Bring wine (10-15 euro range), flowers (avoid chrysanthemums), or high-quality chocolates. Do not bring a main dish unless asked. Arrive 10 to 15 minutes late -- the "quart d'heure de politesse" -- to give the host time to finish preparations.
Is it rude to arrive on time to a French dinner party?
Arriving exactly on time is considered slightly premature. The convention is to arrive 10 to 15 minutes after the stated time. Arriving 30 minutes late without warning is rude. For professional meetings and restaurants, arrive on time. The polite lateness convention only applies to social gatherings at someone's home.
How do French friendships differ from American or British ones?

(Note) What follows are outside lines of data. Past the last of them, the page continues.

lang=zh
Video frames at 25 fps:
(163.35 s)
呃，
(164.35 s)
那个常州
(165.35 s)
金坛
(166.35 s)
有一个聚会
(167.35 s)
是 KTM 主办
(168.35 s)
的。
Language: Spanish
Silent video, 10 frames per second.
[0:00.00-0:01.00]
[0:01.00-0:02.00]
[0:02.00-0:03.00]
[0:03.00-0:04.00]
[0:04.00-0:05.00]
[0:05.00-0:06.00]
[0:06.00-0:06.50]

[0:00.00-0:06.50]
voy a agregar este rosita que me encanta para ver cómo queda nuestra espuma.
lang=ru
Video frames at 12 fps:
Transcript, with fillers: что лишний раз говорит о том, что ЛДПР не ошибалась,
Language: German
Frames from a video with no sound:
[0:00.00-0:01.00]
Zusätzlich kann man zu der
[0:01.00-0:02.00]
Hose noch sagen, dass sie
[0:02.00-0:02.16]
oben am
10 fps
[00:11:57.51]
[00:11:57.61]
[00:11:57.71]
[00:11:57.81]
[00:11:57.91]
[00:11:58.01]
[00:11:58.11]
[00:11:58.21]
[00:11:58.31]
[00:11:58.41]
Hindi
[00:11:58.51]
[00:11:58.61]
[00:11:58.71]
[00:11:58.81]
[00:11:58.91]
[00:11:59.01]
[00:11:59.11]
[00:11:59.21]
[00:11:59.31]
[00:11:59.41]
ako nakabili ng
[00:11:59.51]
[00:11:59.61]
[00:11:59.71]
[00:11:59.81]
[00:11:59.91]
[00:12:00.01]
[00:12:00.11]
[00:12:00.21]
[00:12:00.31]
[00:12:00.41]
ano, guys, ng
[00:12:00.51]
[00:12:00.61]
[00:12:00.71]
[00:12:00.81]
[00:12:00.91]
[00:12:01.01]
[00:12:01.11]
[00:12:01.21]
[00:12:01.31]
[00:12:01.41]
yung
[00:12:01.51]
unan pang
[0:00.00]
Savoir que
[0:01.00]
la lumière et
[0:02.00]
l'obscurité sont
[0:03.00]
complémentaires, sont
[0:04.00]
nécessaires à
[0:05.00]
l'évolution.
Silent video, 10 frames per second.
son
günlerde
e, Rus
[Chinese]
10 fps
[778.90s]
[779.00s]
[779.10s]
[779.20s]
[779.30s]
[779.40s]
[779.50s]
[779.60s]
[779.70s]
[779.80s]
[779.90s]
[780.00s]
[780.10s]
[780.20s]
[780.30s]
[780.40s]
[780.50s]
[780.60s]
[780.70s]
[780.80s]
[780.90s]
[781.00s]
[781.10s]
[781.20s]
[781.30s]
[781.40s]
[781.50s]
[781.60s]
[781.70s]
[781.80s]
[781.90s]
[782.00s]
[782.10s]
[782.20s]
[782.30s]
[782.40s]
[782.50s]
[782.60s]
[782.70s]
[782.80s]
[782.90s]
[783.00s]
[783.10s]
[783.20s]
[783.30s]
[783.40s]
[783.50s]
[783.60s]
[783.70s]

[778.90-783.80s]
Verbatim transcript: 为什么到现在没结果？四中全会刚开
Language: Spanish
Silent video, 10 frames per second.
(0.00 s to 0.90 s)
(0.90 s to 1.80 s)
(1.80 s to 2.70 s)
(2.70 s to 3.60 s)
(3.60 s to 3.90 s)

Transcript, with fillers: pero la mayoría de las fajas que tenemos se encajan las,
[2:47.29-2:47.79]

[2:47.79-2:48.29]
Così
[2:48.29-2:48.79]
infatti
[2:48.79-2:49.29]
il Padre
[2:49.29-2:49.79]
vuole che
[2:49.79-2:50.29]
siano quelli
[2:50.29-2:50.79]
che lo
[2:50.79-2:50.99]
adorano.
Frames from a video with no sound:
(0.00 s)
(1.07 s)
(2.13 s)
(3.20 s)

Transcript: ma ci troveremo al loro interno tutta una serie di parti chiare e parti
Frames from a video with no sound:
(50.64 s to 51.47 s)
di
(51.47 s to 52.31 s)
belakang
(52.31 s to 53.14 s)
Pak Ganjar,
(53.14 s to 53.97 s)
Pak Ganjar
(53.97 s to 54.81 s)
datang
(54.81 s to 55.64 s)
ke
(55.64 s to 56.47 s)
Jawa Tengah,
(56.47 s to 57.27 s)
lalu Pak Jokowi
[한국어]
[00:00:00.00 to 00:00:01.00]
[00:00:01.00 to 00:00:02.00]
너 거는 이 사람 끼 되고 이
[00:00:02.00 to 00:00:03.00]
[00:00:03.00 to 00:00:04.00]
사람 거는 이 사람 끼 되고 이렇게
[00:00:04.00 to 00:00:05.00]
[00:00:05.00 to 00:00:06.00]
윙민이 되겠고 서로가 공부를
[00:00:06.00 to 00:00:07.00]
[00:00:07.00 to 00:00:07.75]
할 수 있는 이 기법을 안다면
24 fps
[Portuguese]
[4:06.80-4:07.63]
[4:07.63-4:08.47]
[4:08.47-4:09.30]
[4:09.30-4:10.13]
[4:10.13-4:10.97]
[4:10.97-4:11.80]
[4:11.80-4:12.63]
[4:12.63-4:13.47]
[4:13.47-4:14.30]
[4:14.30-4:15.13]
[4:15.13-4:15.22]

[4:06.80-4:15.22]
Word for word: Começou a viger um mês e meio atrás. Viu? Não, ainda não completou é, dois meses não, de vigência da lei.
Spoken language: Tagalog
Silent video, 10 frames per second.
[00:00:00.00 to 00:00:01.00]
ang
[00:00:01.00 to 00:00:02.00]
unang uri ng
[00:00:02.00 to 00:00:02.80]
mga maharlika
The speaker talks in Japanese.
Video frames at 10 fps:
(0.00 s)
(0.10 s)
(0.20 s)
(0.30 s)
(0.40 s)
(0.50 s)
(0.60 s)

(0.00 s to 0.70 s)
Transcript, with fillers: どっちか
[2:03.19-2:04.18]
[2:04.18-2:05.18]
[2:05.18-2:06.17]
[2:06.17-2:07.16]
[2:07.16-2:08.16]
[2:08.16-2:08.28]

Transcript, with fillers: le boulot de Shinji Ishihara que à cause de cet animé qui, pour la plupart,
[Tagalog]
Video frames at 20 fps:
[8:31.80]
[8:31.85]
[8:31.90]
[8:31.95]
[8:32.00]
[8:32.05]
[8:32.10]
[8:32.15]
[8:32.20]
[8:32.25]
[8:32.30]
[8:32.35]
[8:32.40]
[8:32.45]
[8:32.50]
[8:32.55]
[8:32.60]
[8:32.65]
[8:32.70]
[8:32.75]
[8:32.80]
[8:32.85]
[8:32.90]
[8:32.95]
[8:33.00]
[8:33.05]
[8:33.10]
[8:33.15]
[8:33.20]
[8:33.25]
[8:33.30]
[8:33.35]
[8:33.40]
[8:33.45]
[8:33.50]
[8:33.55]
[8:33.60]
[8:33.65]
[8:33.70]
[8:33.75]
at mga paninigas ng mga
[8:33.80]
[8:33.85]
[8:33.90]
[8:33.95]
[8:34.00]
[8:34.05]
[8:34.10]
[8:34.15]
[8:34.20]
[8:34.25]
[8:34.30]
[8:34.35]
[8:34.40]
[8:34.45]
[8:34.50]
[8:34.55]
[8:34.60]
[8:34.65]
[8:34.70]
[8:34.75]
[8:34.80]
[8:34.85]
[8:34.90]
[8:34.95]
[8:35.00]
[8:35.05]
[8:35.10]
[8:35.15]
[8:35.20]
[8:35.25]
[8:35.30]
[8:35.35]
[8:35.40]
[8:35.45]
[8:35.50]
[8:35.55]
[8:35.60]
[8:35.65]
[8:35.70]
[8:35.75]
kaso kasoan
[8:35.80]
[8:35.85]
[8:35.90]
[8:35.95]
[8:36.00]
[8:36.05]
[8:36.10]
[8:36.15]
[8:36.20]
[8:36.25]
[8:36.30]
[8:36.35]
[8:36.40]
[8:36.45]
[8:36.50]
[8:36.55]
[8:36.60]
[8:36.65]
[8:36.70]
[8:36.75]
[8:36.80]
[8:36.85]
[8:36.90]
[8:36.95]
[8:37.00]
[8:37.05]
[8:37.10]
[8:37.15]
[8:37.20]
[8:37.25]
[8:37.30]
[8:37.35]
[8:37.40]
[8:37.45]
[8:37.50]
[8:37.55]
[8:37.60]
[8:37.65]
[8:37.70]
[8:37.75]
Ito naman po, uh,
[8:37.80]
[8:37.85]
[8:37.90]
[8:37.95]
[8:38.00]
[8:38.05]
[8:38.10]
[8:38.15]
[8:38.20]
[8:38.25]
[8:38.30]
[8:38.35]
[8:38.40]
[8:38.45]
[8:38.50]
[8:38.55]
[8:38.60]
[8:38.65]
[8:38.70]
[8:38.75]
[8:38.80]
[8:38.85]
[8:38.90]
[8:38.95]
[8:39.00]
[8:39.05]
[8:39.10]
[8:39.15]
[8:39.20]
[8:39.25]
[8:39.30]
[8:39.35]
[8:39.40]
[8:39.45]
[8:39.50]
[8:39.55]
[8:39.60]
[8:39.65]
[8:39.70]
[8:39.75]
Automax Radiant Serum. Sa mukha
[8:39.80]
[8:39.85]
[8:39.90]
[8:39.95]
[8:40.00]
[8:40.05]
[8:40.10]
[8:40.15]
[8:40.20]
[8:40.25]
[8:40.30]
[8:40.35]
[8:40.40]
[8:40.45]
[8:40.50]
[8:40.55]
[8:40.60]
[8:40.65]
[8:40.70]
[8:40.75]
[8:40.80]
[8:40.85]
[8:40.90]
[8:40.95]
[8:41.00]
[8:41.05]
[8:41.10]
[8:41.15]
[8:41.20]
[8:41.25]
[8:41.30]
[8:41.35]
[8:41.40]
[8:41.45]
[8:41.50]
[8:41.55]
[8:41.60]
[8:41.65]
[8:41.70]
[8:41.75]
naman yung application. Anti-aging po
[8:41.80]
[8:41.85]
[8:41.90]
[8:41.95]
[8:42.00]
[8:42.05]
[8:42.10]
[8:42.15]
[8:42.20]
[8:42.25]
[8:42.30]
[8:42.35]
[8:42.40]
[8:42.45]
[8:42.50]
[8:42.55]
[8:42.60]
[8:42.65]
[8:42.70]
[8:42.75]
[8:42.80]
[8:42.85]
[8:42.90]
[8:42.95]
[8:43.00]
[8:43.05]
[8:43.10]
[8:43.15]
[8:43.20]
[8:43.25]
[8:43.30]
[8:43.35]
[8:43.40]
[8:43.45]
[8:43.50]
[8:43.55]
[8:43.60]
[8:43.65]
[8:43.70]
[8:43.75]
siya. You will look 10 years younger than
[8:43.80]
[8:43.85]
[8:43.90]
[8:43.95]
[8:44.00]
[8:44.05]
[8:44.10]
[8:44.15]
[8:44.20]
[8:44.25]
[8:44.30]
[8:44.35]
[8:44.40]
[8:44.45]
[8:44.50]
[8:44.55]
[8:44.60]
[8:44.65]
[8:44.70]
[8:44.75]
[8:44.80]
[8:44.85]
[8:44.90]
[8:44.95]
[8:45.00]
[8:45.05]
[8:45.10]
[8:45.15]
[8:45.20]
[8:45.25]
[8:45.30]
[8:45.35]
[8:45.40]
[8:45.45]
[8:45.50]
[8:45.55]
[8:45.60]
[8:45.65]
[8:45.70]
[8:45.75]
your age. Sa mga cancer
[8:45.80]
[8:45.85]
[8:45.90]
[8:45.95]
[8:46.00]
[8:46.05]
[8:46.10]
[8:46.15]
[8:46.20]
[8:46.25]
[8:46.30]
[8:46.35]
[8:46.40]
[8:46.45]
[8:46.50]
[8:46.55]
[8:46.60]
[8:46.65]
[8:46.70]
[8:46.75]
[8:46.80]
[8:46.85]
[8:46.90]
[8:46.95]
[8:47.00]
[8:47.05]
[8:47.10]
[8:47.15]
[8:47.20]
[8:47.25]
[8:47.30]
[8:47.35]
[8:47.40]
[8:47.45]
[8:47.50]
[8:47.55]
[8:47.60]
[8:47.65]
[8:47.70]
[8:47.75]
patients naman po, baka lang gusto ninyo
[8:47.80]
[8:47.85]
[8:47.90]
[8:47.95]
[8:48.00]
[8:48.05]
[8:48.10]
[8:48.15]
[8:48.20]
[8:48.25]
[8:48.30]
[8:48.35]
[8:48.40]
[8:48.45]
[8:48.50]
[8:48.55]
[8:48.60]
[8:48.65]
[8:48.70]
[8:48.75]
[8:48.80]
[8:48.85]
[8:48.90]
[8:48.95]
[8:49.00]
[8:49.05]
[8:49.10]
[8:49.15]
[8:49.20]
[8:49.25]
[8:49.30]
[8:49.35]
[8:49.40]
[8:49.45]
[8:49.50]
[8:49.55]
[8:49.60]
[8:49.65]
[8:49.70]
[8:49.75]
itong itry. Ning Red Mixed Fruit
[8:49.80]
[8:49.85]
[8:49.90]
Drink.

French friendships develop more slowly but tend to be deeper. In France, the word "ami(e)" carries real weight. Someone you have met a few times is a "connaissance" (acquaintance). Becoming genuine friends takes months or years of shared experiences, but French friendships involve real mutual support and lasting loyalty.
What are the rules around 'bonjour' in France?
Bonjour is mandatory before any interaction. When you enter a shop, approach someone, or start any conversation -- say bonjour first. After 6pm, switch to bonsoir. Forgetting bonjour can result in noticeably colder service. It is the single most important social rule in France.
What topics should I avoid in French social conversation?
Money is the biggest taboo -- never ask about salaries, apartment prices, or costs. Religion is private. Politics, however, is welcome and even encouraged. Food opinions are taken seriously. Complimenting the food at dinner is always expected.